Currently available tokenizers are: okt mecab hannanum komoran kkma stanza

Processing functional words

To process functional words as well (contents words and functional words), add -f flag in the command:

python src/main.py -i [INPUT_DIR] -f

Note: For stanza tokenizer, -f must be always added. stanza does not have an option to extract content words only.

Changing output directory

The default output directory is result. If you want to change the output directory, use the flag -o:

python src/main.py -i [INPUT_DIR] -o [OUTPUT_DIR]

Turning off the typo removal function (for Mac and Linux)

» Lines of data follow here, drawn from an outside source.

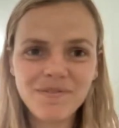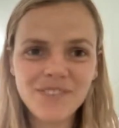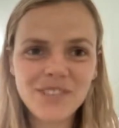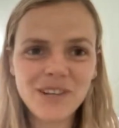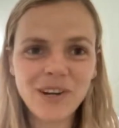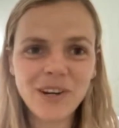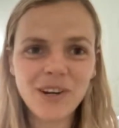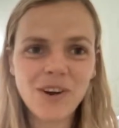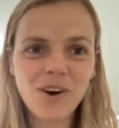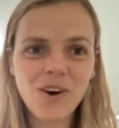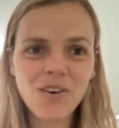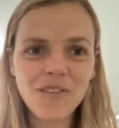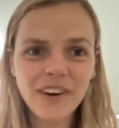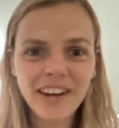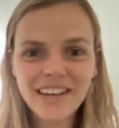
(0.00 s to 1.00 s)
So
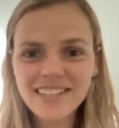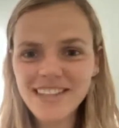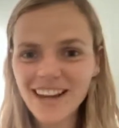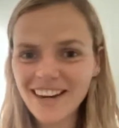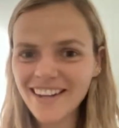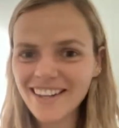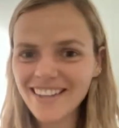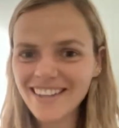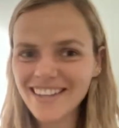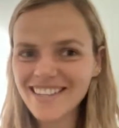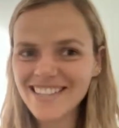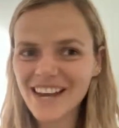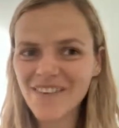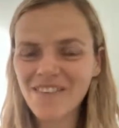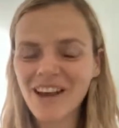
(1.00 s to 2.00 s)
all very exciting
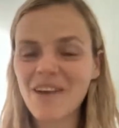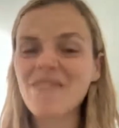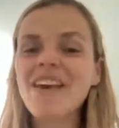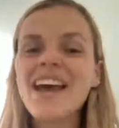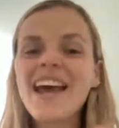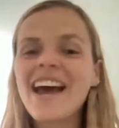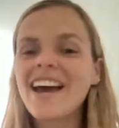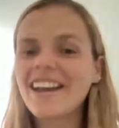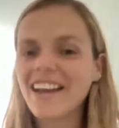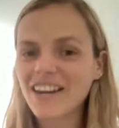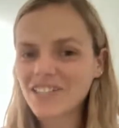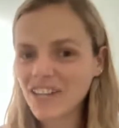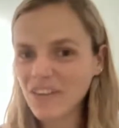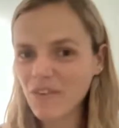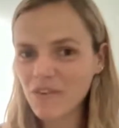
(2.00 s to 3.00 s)
things coming up. And I
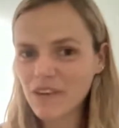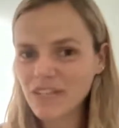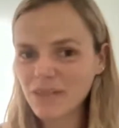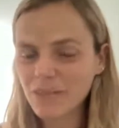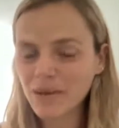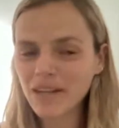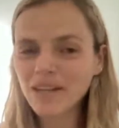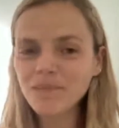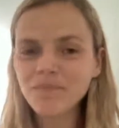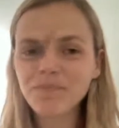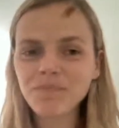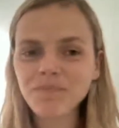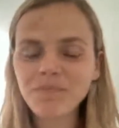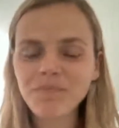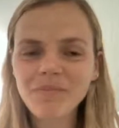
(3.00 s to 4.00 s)
actually have a recipe.
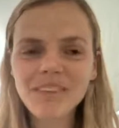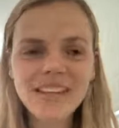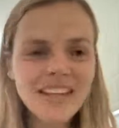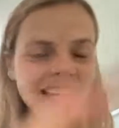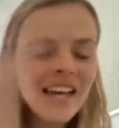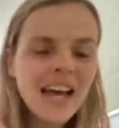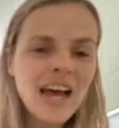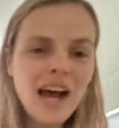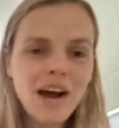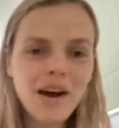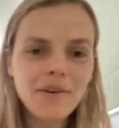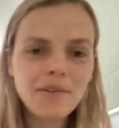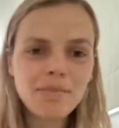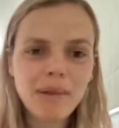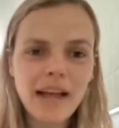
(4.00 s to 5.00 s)

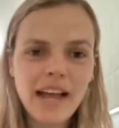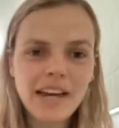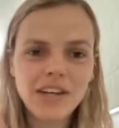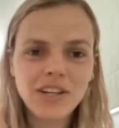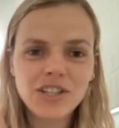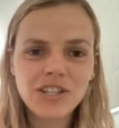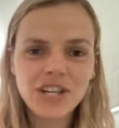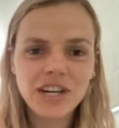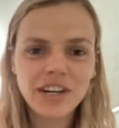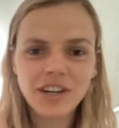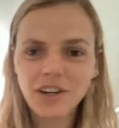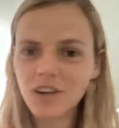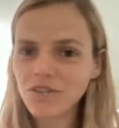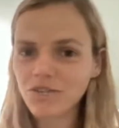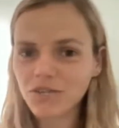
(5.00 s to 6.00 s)
I was planning on sharing
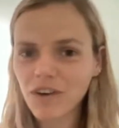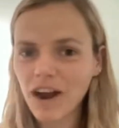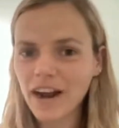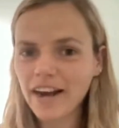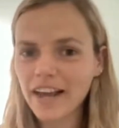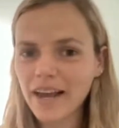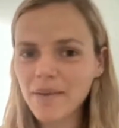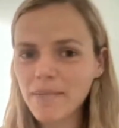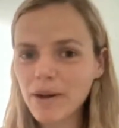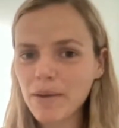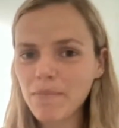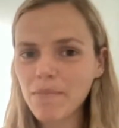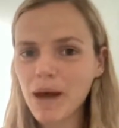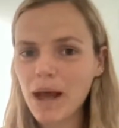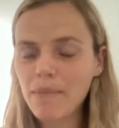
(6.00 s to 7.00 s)
it on Friday, but
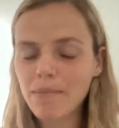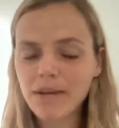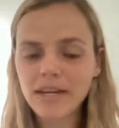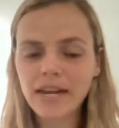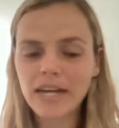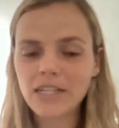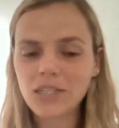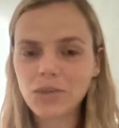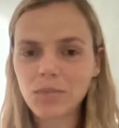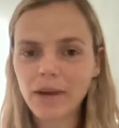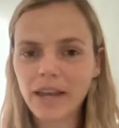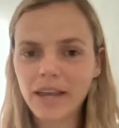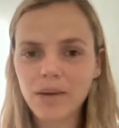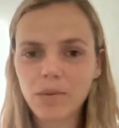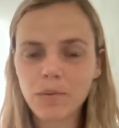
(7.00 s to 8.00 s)
it might be next
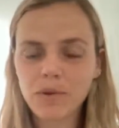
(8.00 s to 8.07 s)
week.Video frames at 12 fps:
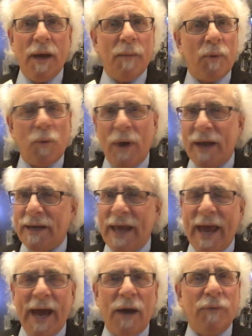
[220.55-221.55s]
But right
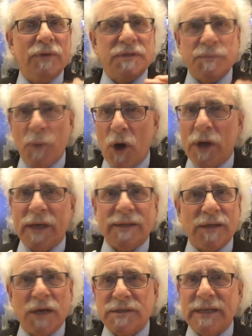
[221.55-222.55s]
now, this market
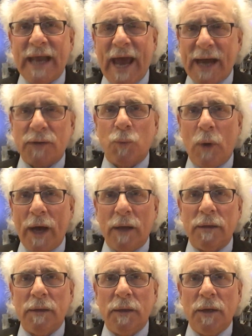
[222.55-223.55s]
doesn't act well.
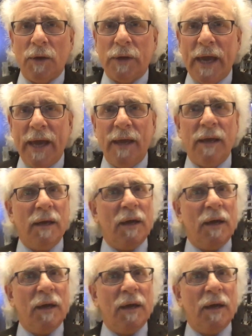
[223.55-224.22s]
Okay?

Currently, the typo removal function is available only on Windows environment with Microsoft Office installed. To be able to execute the code on other OS environments, the typo removal function must be off by using the flag -no-typo-removal:

python src/main.py -i [INPUT_DIR] -no-typo-removal

Example usage

If you want to process the files in the directory input using the tokenizer set hannanum and komoran, processing contents words only, and save the output to the directory output:

python src/main.py -i input -o output -t hannanum komoran 

Result (Output)

Three kinds of output files are saved after a successful run.

Logfile

The log file log_[yymmdd]_[hhmm].log shows the configuration of your run, e.g. selected tokenizer, processed files, etc.

Processed Files

The tsv file processed_data.tsv includes raw texts (column raw), list of typos removed (column typo) and processed texts (column processed) to tokenize and calculate lexical diversity. This file is useful when you want to reuse the processed texts for other text manipulation or evaluation. Note: If no-typo-removal set, this file is not generated.

Lexical Diversity Values

The list of lexical diversity values are stored as a tsv format in the file [TOKENIZER]_[FUNCTION_WORD_OPTION].tsv. E.g. the configuration of the output file hannanum_content_only.tsv is hannanum, without function words.
This is an example result file:

Web Demo

A web demo version of Korean LExico-Grammatical Analyzer KLEGA is available now.
Currently optimized for the Chrome browser on PC. (under development)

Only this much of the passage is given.